Spain’s grid operator blames power plants for blackout, disputes miscalculation

A view shows Santa Llogaia electrical sub-station connected to the interconnection grid between France and Spain that tripped after a sudden, large drop in power supply and caused the major blackout in the Iberian Peninsula, in the village of Santa Llogaia d'Alguema, near Figueres, Spain April 29, 2025. REUTERS/Bruna Casas/File Photo

Spanish grid operator Redeia blamed power plants for the massive blackout that affected the Iberian peninsula in April, as it disputed a government report that said its failure to calculate the correct energy mix was a key factor.

While agreeing that a surge in voltage was the immediate cause of the outage, REE-owner Redeia blamed it on some conventional power plants – thermal power plants using coal, gas and nuclear – for failing to help maintain an appropriate voltage.

“Based on our calculation, there were enough voltage control capabilities planned” by Redeia, operations chief Concha Sanchez told a news briefing on Wednesday.

“Had conventional power plants done their job in controlling the voltage there would have been no blackout,” she said.

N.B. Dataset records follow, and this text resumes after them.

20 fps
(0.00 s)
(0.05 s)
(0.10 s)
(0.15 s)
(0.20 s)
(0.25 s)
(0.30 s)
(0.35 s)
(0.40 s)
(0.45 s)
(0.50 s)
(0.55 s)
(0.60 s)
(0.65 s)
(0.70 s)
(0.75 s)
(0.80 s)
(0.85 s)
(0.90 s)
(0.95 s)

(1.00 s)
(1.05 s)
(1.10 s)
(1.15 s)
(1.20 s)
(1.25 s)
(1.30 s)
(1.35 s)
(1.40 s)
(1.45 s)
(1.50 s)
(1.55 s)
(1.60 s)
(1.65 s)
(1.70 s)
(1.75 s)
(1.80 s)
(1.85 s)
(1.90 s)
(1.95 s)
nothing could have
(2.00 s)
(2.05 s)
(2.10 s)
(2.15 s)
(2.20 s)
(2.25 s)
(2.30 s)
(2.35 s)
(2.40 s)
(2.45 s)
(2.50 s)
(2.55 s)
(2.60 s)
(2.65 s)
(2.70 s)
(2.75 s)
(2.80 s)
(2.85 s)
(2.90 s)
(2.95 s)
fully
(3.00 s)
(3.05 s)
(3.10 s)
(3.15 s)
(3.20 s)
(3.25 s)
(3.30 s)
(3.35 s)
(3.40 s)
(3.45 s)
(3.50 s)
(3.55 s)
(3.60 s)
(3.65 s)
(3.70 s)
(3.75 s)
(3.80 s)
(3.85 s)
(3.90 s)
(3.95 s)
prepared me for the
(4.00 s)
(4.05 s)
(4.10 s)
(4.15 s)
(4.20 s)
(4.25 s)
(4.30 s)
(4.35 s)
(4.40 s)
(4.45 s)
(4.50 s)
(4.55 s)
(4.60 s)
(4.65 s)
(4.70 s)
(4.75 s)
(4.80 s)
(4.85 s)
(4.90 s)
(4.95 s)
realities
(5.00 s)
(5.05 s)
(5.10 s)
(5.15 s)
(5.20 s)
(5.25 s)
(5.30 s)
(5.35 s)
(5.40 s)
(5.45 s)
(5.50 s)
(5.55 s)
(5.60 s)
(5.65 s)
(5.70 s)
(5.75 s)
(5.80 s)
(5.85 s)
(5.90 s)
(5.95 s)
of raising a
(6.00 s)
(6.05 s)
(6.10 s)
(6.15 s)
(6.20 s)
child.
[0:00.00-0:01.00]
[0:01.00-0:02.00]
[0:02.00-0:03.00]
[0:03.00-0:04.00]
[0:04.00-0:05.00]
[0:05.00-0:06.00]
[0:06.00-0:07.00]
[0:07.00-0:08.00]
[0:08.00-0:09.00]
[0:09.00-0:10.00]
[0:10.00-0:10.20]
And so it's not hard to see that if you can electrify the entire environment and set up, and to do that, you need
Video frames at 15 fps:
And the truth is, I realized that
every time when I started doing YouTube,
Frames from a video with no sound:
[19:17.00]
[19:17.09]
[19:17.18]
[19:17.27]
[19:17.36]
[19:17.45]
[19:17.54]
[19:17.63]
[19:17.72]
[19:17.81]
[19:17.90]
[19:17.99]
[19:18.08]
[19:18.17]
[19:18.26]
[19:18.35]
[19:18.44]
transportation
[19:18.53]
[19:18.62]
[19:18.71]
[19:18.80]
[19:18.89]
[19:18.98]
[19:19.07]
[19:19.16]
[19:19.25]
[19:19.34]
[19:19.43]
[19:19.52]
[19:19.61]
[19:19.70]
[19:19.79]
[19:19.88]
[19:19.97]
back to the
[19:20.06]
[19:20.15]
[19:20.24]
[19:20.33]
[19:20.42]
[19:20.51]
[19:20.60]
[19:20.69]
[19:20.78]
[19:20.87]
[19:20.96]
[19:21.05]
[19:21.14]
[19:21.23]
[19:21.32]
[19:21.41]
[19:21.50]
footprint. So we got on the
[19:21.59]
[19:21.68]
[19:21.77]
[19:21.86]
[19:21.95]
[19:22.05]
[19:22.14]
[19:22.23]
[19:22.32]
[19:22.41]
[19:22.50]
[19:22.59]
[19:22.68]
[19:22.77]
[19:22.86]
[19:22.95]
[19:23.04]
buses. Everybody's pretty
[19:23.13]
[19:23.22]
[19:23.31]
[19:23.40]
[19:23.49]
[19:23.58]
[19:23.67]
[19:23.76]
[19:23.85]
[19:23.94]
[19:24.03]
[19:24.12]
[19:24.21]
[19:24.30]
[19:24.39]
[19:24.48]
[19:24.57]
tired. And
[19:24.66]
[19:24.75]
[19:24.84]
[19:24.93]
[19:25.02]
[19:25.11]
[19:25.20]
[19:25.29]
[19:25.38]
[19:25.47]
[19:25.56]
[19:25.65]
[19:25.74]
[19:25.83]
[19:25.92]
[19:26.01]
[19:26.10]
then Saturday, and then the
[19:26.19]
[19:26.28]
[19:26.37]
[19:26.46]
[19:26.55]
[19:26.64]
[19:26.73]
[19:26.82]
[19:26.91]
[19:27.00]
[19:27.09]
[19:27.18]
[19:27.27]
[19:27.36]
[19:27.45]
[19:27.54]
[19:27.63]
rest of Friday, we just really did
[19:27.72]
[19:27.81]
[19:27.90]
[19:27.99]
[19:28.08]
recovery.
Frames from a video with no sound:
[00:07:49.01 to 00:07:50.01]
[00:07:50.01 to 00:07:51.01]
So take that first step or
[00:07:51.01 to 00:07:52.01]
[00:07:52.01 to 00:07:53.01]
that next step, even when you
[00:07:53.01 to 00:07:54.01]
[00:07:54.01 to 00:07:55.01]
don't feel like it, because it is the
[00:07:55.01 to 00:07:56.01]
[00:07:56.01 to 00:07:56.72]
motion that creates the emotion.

Redeia, which is partly state-owned, also discovered anomalies in the disconnection of power plants in the run-up to the April 28 outage, even though voltage in the system was within legal limits, Sanchez said.

A combined-cycle plant that was supposed to provide stability to the system disconnected in the first seconds of the blackout when it should not have, while there was also an anomalous growth in demand from the transport network, she said.

Aelec, which represents Spain’s main electricity companies including Iberdrola and Endesa, said on Wednesday that “claiming everything was done correctly” while blaming some power plants for the blackout was damaging to the sector’s reputation. “The operator failed to safely cover all the system’s needs,” the lobby added.

Redeia on Wednesday released its own full report on the causes of the outage, a day after the Spanish government published its findings.

The government’s report released on Tuesday said Redeia’s miscalculation was one of the factors hindering the grid’s ability to cope with a surge in voltage that led to the outage that caused gridlock in cities across the Iberian peninsula and left tens of thousands stranded on trains overnight or stuck in lifts.

But Sanchez said the system was in “absolutely normal conditions” at noon just before the blackout and that adding another gas plant to the system to absorb additional voltage would have made no difference.

Redeia Chair Beatriz Corredor told the same news briefing she had absolute faith in the company’s calculations and that the operator had complied with all procedures and rules.

“Red Electrica didn’t breach any procedure and has acted diligently,” Chief Executive Roberto Garcia Merino said at the briefing, adding that as a result he did not expect the company to face any claims.